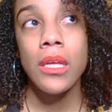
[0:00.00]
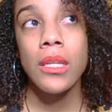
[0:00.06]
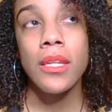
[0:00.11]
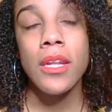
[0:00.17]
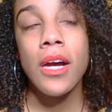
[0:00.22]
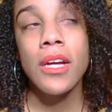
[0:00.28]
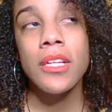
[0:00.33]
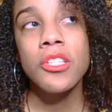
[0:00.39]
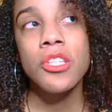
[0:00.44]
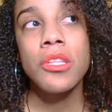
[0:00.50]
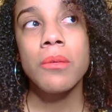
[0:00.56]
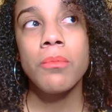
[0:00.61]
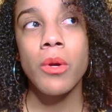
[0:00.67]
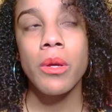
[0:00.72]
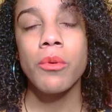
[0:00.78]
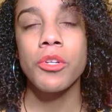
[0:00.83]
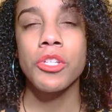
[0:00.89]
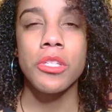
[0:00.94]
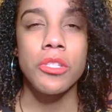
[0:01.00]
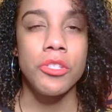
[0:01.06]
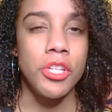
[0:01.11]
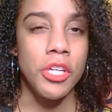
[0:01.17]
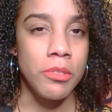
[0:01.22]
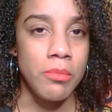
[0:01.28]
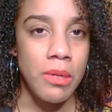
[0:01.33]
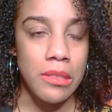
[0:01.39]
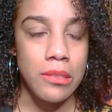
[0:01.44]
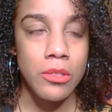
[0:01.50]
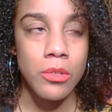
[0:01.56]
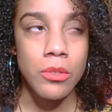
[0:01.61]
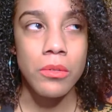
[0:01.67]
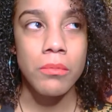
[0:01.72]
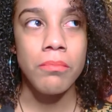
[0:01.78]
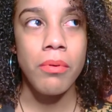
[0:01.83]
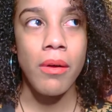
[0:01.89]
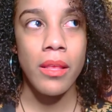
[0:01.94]
not to the point where she's
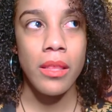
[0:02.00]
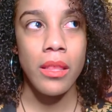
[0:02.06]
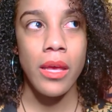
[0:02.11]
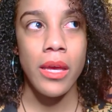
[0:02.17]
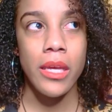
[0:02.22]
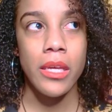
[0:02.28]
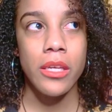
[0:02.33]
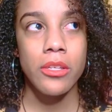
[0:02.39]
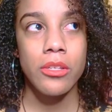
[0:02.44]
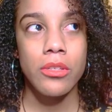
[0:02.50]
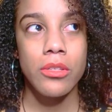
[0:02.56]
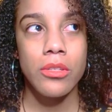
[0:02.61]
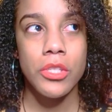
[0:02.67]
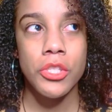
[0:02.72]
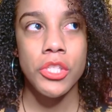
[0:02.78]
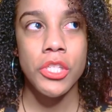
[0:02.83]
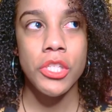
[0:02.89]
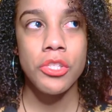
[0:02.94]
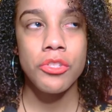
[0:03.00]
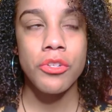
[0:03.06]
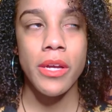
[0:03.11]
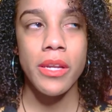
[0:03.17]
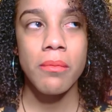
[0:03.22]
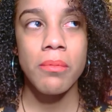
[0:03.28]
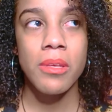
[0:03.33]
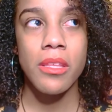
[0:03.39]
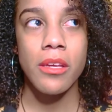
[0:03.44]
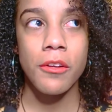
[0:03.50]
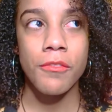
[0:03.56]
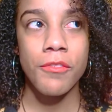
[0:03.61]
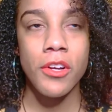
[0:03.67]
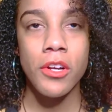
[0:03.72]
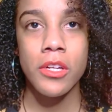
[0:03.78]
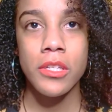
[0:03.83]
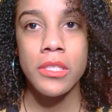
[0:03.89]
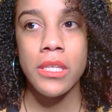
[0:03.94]
judgmental but like she's trying to be there
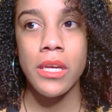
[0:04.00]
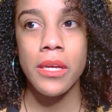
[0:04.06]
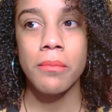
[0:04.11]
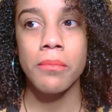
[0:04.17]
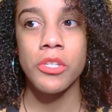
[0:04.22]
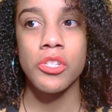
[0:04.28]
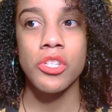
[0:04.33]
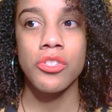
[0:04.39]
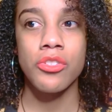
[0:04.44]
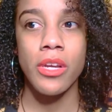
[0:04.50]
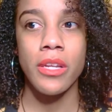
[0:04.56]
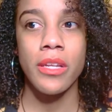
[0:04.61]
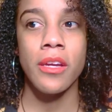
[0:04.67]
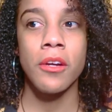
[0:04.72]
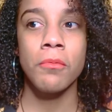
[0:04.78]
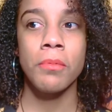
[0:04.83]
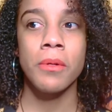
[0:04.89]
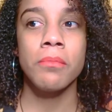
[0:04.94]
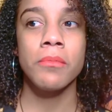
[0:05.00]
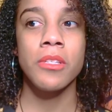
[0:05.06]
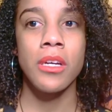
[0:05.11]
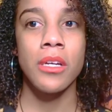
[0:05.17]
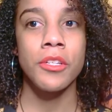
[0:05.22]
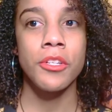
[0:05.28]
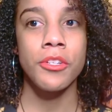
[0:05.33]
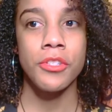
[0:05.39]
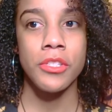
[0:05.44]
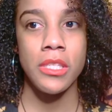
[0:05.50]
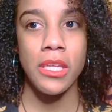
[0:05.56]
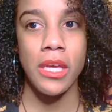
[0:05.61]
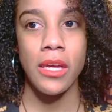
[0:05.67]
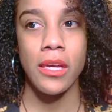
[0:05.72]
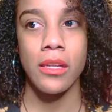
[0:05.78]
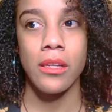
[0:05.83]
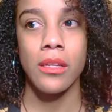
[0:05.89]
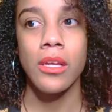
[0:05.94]
for her son, but she's trying to help him to
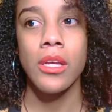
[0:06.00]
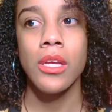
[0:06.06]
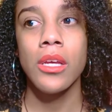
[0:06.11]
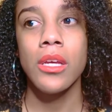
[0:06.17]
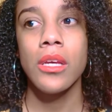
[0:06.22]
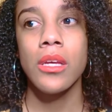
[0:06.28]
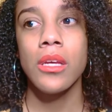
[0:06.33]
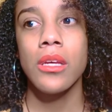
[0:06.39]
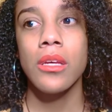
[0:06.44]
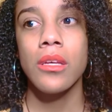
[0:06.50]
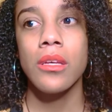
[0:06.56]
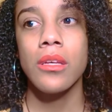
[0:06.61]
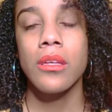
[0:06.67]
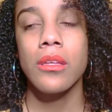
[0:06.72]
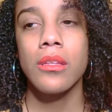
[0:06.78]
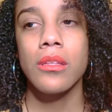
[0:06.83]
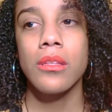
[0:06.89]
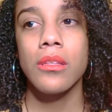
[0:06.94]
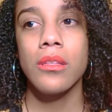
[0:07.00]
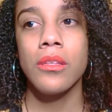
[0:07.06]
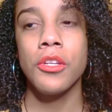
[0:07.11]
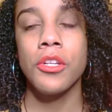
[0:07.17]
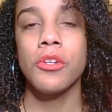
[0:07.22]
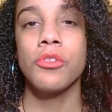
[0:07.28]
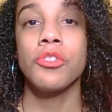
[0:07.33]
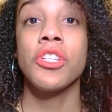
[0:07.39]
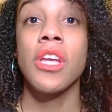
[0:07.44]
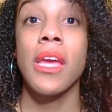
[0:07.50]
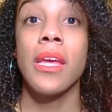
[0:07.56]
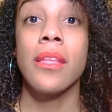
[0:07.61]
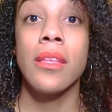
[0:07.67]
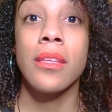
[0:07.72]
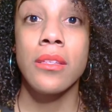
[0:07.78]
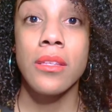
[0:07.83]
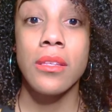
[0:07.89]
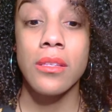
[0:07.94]
understand, you know, Shane,
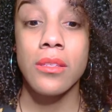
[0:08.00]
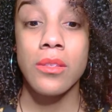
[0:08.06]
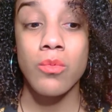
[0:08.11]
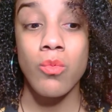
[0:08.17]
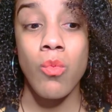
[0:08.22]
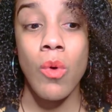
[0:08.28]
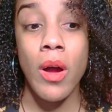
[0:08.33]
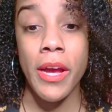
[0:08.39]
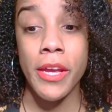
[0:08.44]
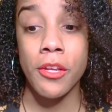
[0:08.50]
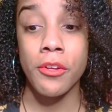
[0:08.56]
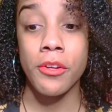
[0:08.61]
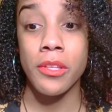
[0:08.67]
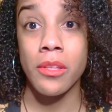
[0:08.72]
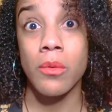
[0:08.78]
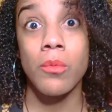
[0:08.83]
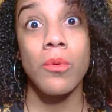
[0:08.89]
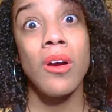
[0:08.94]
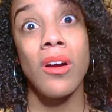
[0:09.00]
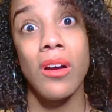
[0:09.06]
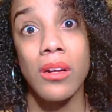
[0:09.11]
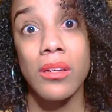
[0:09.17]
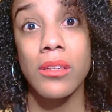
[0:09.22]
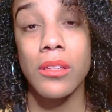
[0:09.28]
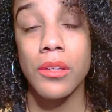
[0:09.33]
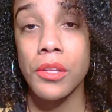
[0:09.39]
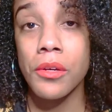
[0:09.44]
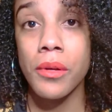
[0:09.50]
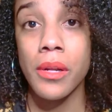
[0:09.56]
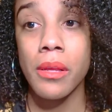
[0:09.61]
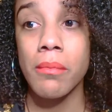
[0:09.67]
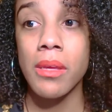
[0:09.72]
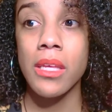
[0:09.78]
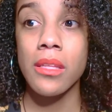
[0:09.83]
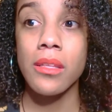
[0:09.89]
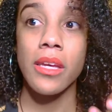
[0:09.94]
this is why you're in the wrong. You know what I
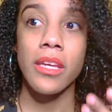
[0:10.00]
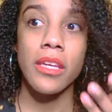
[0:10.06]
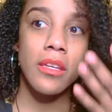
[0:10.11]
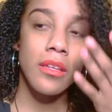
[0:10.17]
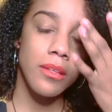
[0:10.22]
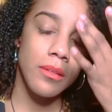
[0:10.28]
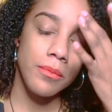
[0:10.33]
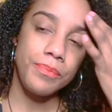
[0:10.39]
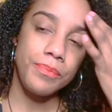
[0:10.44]
mean? Like,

• [DIRECTIONS FOR THIS TASK]: When you write out the material, reproduce each line exactly and omit any picture it holds.

• [ANSWER SECTION]:
[0:00.00]
[0:00.06]
[0:00.11]
[0:00.17]
[0:00.22]
[0:00.28]
[0:00.33]
[0:00.39]
[0:00.44]
[0:00.50]
[0:00.56]
[0:00.61]
[0:00.67]
[0:00.72]
[0:00.78]
[0:00.83]
[0:00.89]
[0:00.94]
[0:01.00]
[0:01.06]
[0:01.11]
[0:01.17]
[0:01.22]
[0:01.28]
[0:01.33]
[0:01.39]
[0:01.44]
[0:01.50]
[0:01.56]
[0:01.61]
[0:01.67]
[0:01.72]
[0:01.78]
[0:01.83]
[0:01.89]
[0:01.94]
not to the point where she's
[0:02.00]
[0:02.06]
[0:02.11]
[0:02.17]
[0:02.22]
[0:02.28]
[0:02.33]
[0:02.39]
[0:02.44]
[0:02.50]
[0:02.56]
[0:02.61]
[0:02.67]
[0:02.72]
[0:02.78]
[0:02.83]
[0:02.89]
[0:02.94]
[0:03.00]
[0:03.06]
[0:03.11]
[0:03.17]
[0:03.22]
[0:03.28]
[0:03.33]
[0:03.39]
[0:03.44]
[0:03.50]
[0:03.56]
[0:03.61]
[0:03.67]
[0:03.72]
[0:03.78]
[0:03.83]
[0:03.89]
[0:03.94]
judgmental but like she's trying to be there
[0:04.00]
[0:04.06]
[0:04.11]
[0:04.17]
[0:04.22]
[0:04.28]
[0:04.33]
[0:04.39]
[0:04.44]
[0:04.50]
[0:04.56]
[0:04.61]
[0:04.67]
[0:04.72]
[0:04.78]
[0:04.83]
[0:04.89]
[0:04.94]
[0:05.00]
[0:05.06]
[0:05.11]
[0:05.17]
[0:05.22]
[0:05.28]
[0:05.33]
[0:05.39]
[0:05.44]
[0:05.50]
[0:05.56]
[0:05.61]
[0:05.67]
[0:05.72]
[0:05.78]
[0:05.83]
[0:05.89]
[0:05.94]
for her son, but she's trying to help him to
[0:06.00]
[0:06.06]
[0:06.11]
[0:06.17]
[0:06.22]
[0:06.28]
[0:06.33]
[0:06.39]
[0:06.44]
[0:06.50]
[0:06.56]
[0:06.61]
[0:06.67]
[0:06.72]
[0:06.78]
[0:06.83]
[0:06.89]
[0:06.94]
[0:07.00]
[0:07.06]
[0:07.11]
[0:07.17]
[0:07.22]
[0:07.28]
[0:07.33]
[0:07.39]
[0:07.44]
[0:07.50]
[0:07.56]
[0:07.61]
[0:07.67]
[0:07.72]
[0:07.78]
[0:07.83]
[0:07.89]
[0:07.94]
understand, you know, Shane,
[0:08.00]
[0:08.06]
[0:08.11]
[0:08.17]
[0:08.22]
[0:08.28]
[0:08.33]
[0:08.39]
[0:08.44]
[0:08.50]
[0:08.56]
[0:08.61]
[0:08.67]
[0:08.72]
[0:08.78]
[0:08.83]
[0:08.89]
[0:08.94]
[0:09.00]
[0:09.06]
[0:09.11]
[0:09.17]
[0:09.22]
[0:09.28]
[0:09.33]
[0:09.39]
[0:09.44]
[0:09.50]
[0:09.56]
[0:09.61]
[0:09.67]
[0:09.72]
[0:09.78]
[0:09.83]
[0:09.89]
[0:09.94]
this is why you're in the wrong. You know what I
[0:10.00]
[0:10.06]
[0:10.11]
[0:10.17]
[0:10.22]
[0:10.28]
[0:10.33]
[0:10.39]
[0:10.44]
mean? Like,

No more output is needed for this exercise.